# Aufruf eines EJBs aus einer nativen Java-Applikation



## SilencerandLois (11. Jun 2014)

Hallo zusammen,
wir verwenden den Oracle Weblogic Server 10.3.6 mit JEE5.
In meiner Anforderung muss ich aus einer nativen Java-Applikation auf ein EJB-Objekt meines Applikationsservers zugreifen.
Bei meiner ersten Lösung habe ich ein Stateless-Business-Objekt angelegt und mit einer Remote-Annotation versehen. Innerhalb meiner nativen Java-Applikation habe ich dann die Bibliothek wlfullclient.jar eingebunden und über den InitialContext die Verbindung zum Remote-BO erstellt. Hat auch einwandfrei funktioniert. 
Leider benötigt die JAR-Bibliothek knapp 55 MB an Speicher. Für unsere Bedürfnisse ist die Bibliothek somit leider zu groß und kann nicht verwendet werden.
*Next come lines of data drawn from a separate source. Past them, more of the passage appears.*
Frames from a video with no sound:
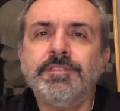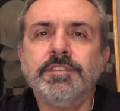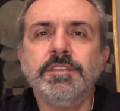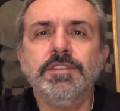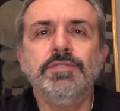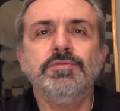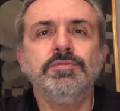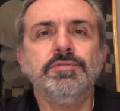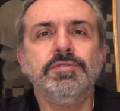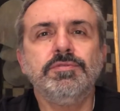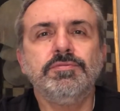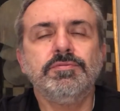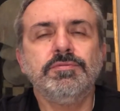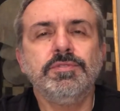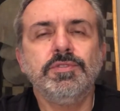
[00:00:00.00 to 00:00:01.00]

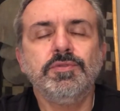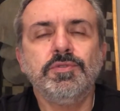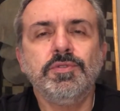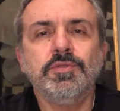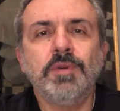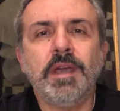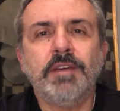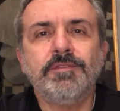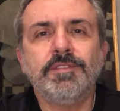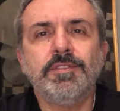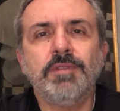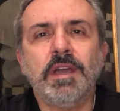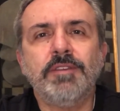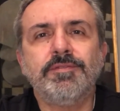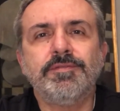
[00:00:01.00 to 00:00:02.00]
you
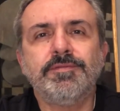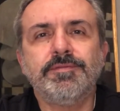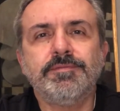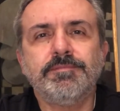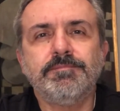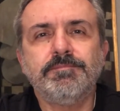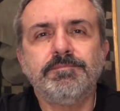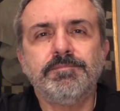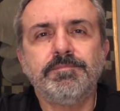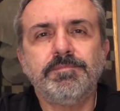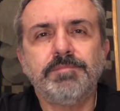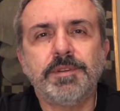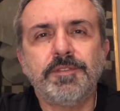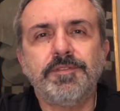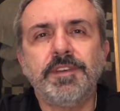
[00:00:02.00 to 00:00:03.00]
have
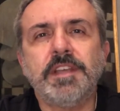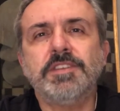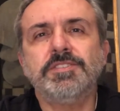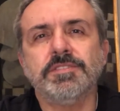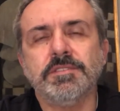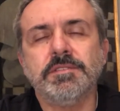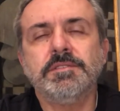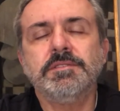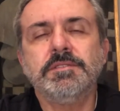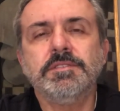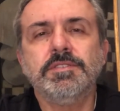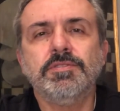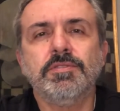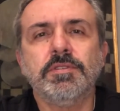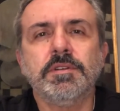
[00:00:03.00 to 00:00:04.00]
perfectioned
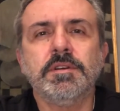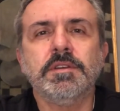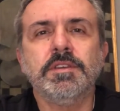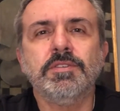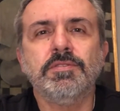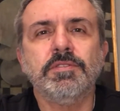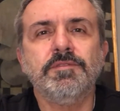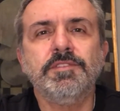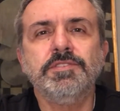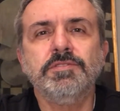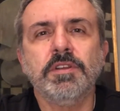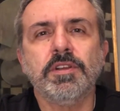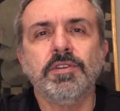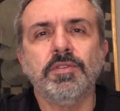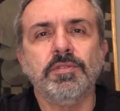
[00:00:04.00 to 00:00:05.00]
your visual
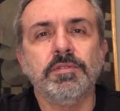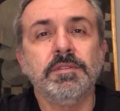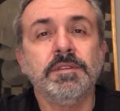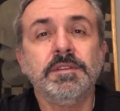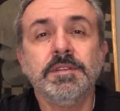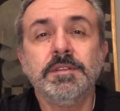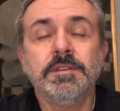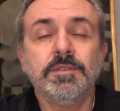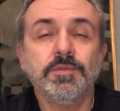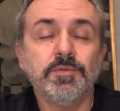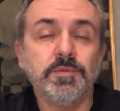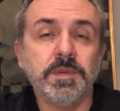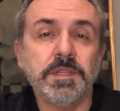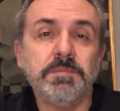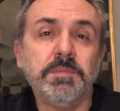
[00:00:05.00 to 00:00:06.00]
goal
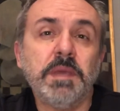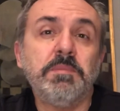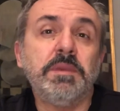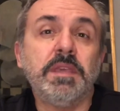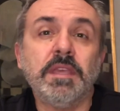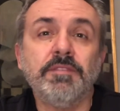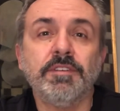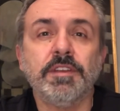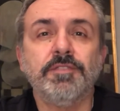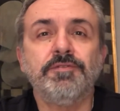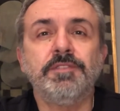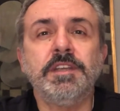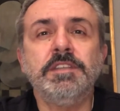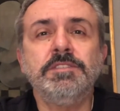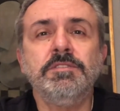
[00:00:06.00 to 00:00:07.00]
with maybe even a
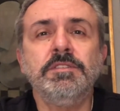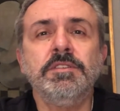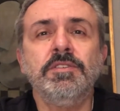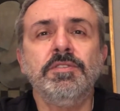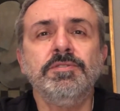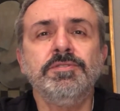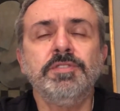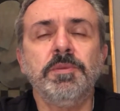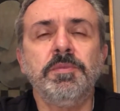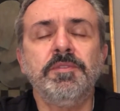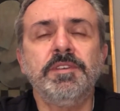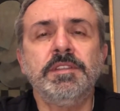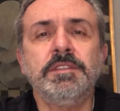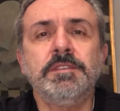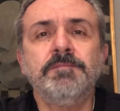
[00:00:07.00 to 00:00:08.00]
phrase on top of
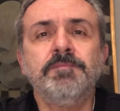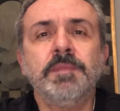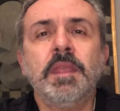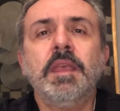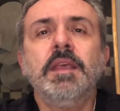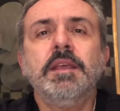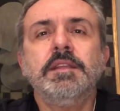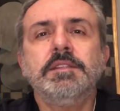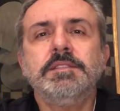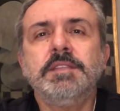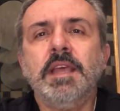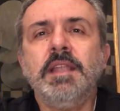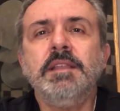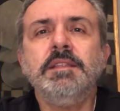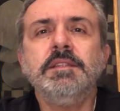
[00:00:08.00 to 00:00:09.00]
it,
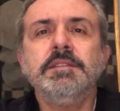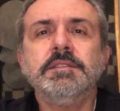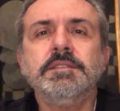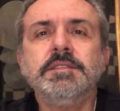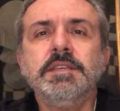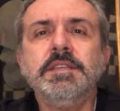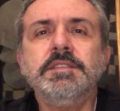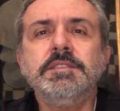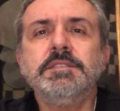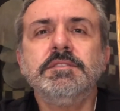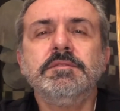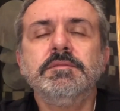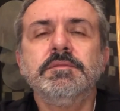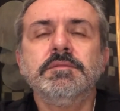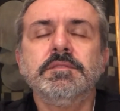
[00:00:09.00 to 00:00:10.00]
then this
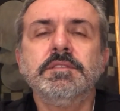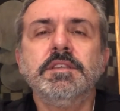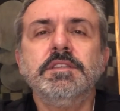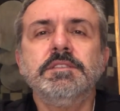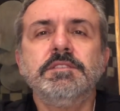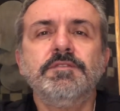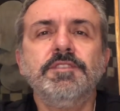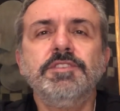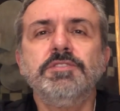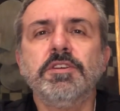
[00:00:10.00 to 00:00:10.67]
visual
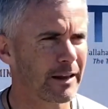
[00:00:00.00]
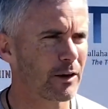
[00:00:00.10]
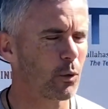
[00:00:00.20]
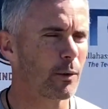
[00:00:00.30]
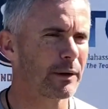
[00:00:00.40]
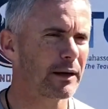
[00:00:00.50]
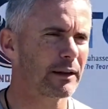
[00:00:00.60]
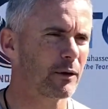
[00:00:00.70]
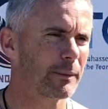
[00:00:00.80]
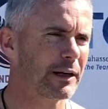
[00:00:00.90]
There won't be
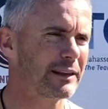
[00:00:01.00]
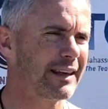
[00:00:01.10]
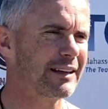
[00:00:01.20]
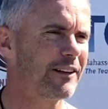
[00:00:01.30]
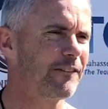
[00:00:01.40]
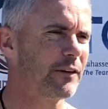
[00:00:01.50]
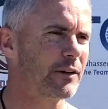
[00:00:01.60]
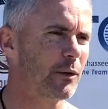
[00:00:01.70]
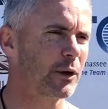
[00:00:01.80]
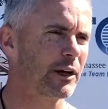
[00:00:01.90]
anything
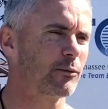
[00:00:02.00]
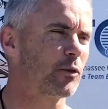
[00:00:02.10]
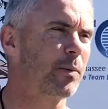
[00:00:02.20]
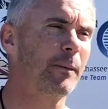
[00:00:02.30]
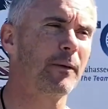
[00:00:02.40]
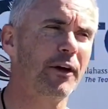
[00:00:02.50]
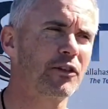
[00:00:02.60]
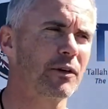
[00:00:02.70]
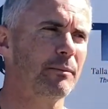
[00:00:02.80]
different when it comes to preparation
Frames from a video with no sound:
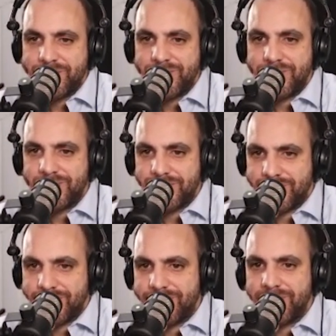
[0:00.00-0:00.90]

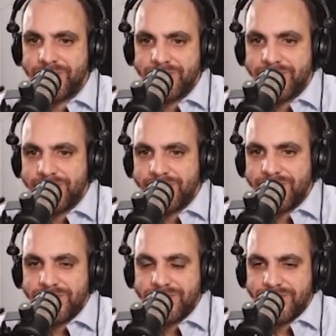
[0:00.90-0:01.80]

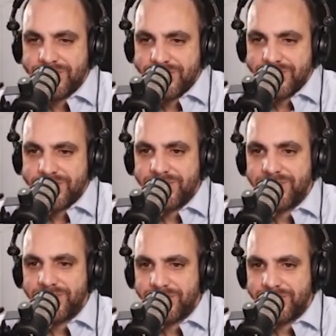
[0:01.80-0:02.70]

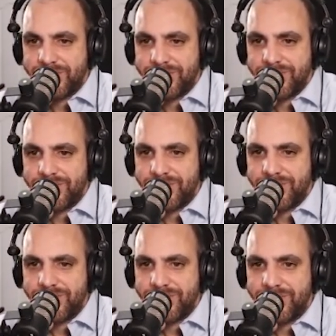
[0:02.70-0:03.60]

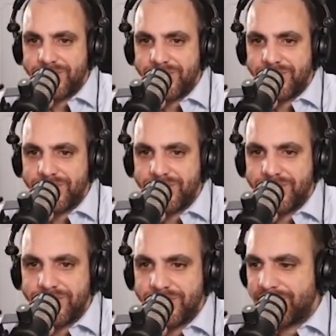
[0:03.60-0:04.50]

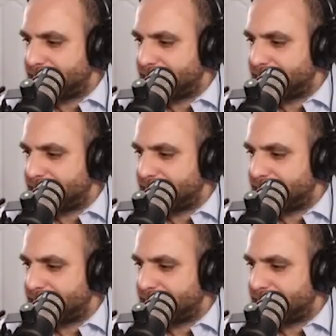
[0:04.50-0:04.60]
The person shown says nothing.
Nun zu meiner Frage: wie kann ich also von einer nativen Applikation aus auf meine EJBs zugreifen? Irgendeinen Weg gibt es sicherlich, aber ich kenn den soeben nicht ???:L

Besten Dank für eure Rückmeldungen!

Viele Grüße,
Martin


----------



## SilencerandLois (11. Jun 2014)

Ich denke, ich habe die Lösung selber gefunden.
Statt der Bibliothek wlfullclient.jar kann ich die Bibliothek wlthint3client.jar verwenden. Diese ist nur 3.3 MB groß und deckt meine fachlichen Anforderungen ab.


----------